Je ne suis pas quelqu’un qui se définit par rapport à ses parents. Mes parents ne sont que des géniteurs. La filiation et la paternité est un sujet plus important que de savoir qui nous a techniquement mis au monde.
Les géographies sont moins exotiques que l’imprévu. Ce ne sont pas les pays qui dépaysent, mais les événements. L’événement est toujours victorieux du monde. Il trahit les prévisions, assassine les théories. La réalité ne lui résiste jamais.
On attend de l’amour beaucoup plus que ce que l’amour est fait pour donner.

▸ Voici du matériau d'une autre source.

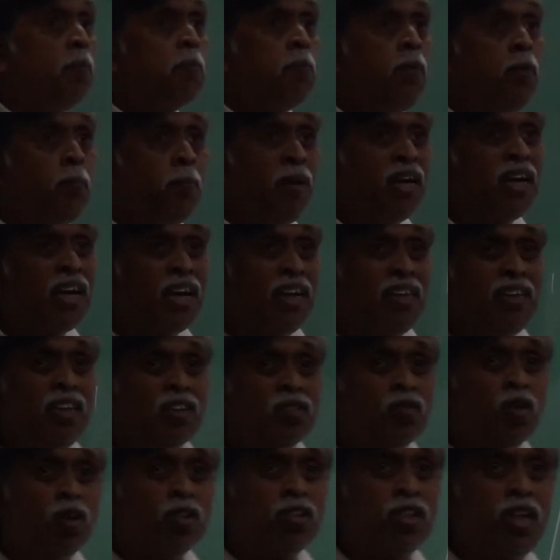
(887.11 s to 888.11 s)
am mimicking
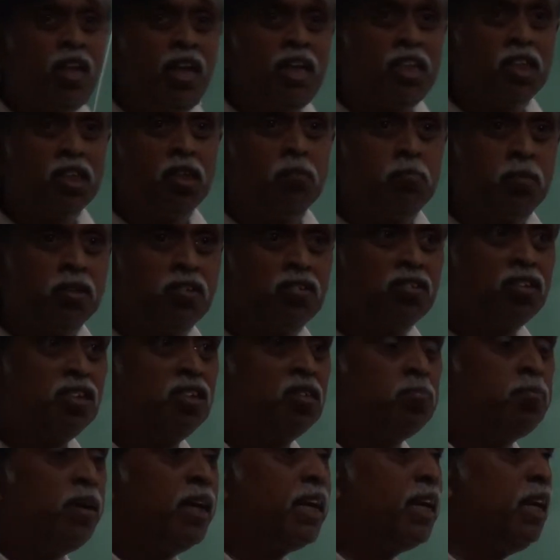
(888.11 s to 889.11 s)
this oscillation
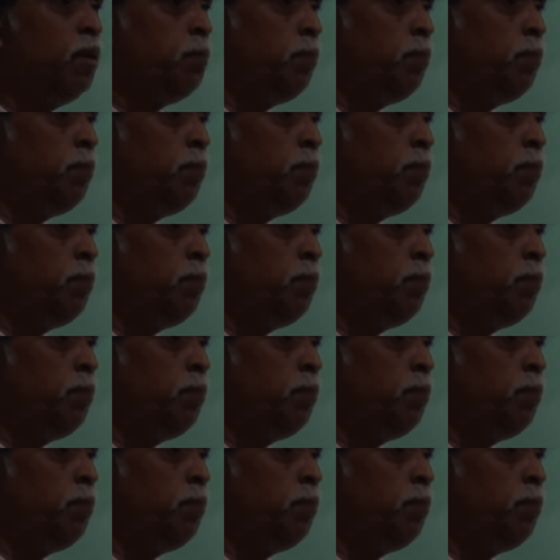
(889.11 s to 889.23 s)
business byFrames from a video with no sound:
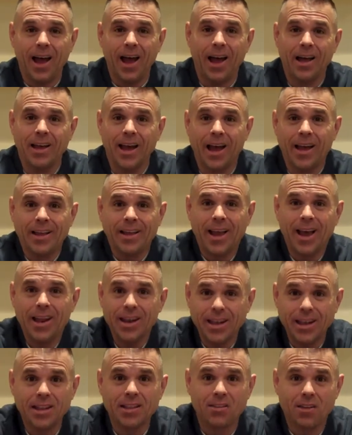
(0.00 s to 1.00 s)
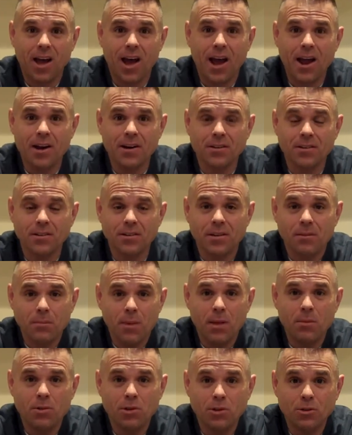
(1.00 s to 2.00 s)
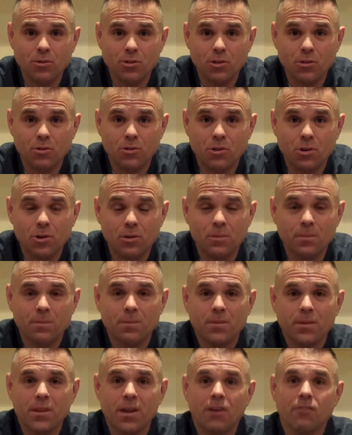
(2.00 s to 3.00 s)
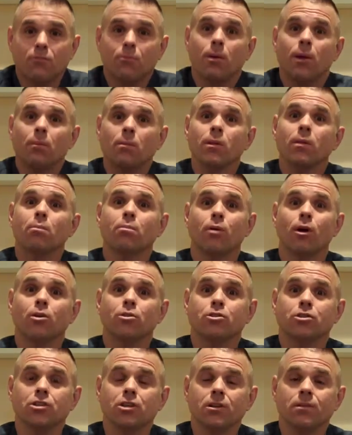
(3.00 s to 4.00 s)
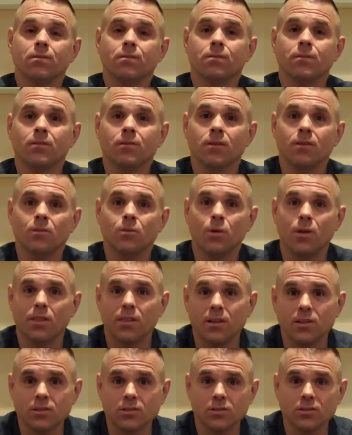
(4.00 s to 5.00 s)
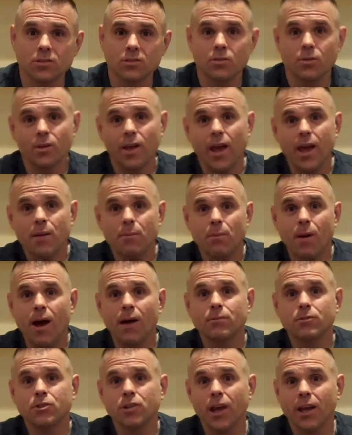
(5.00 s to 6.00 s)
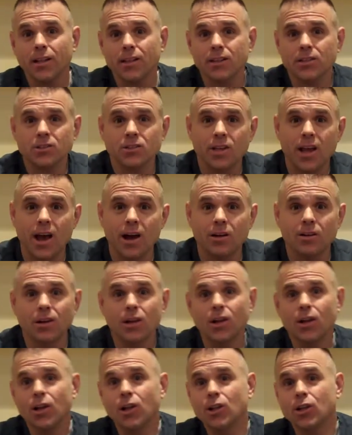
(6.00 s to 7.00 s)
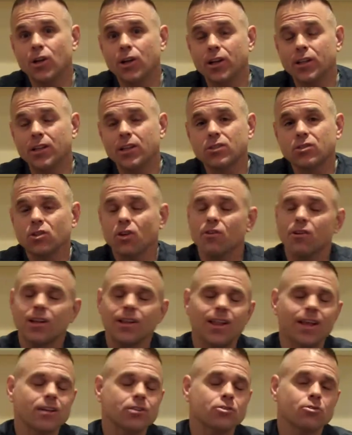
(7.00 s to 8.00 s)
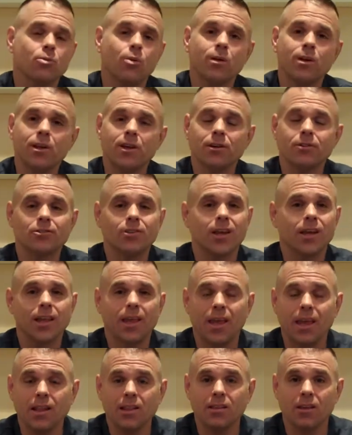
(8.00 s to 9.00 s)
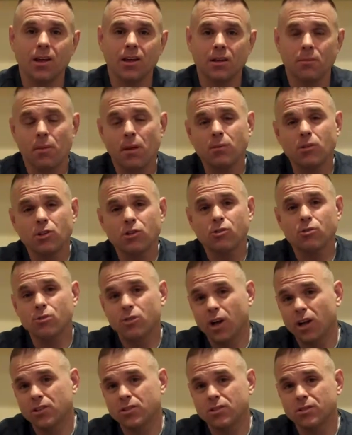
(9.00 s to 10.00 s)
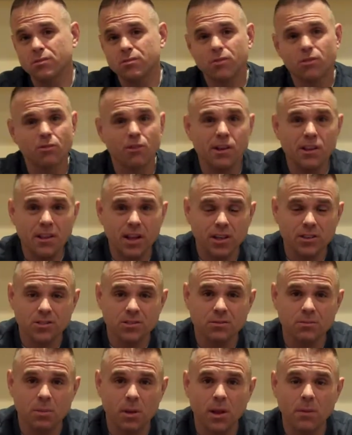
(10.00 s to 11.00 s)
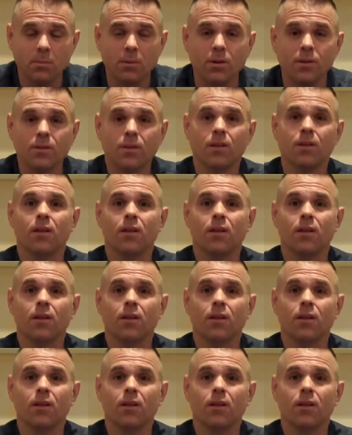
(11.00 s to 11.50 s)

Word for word: I, I, I kind of get tired, and maybe you do too, of people approaching you with this, hey Bob, check this out. Look at this. Over the last twenty years, I can't tell you, maybe two dozen, three dozen people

On voudrait bien s’adorer jusqu’à la tombe, mais des événements viennent défaire les vœux, déraciner les promesse, abîmer l’espérance. On achète, dans l’amour qui naît, un futur qui ne veut jamais exister.
Je ne voulais pas me marier parce que le mariage c’est pour toute la vie, et que toute la vie pour t’aimer, me semblait un peu court. L’éternité serait un bon compromis.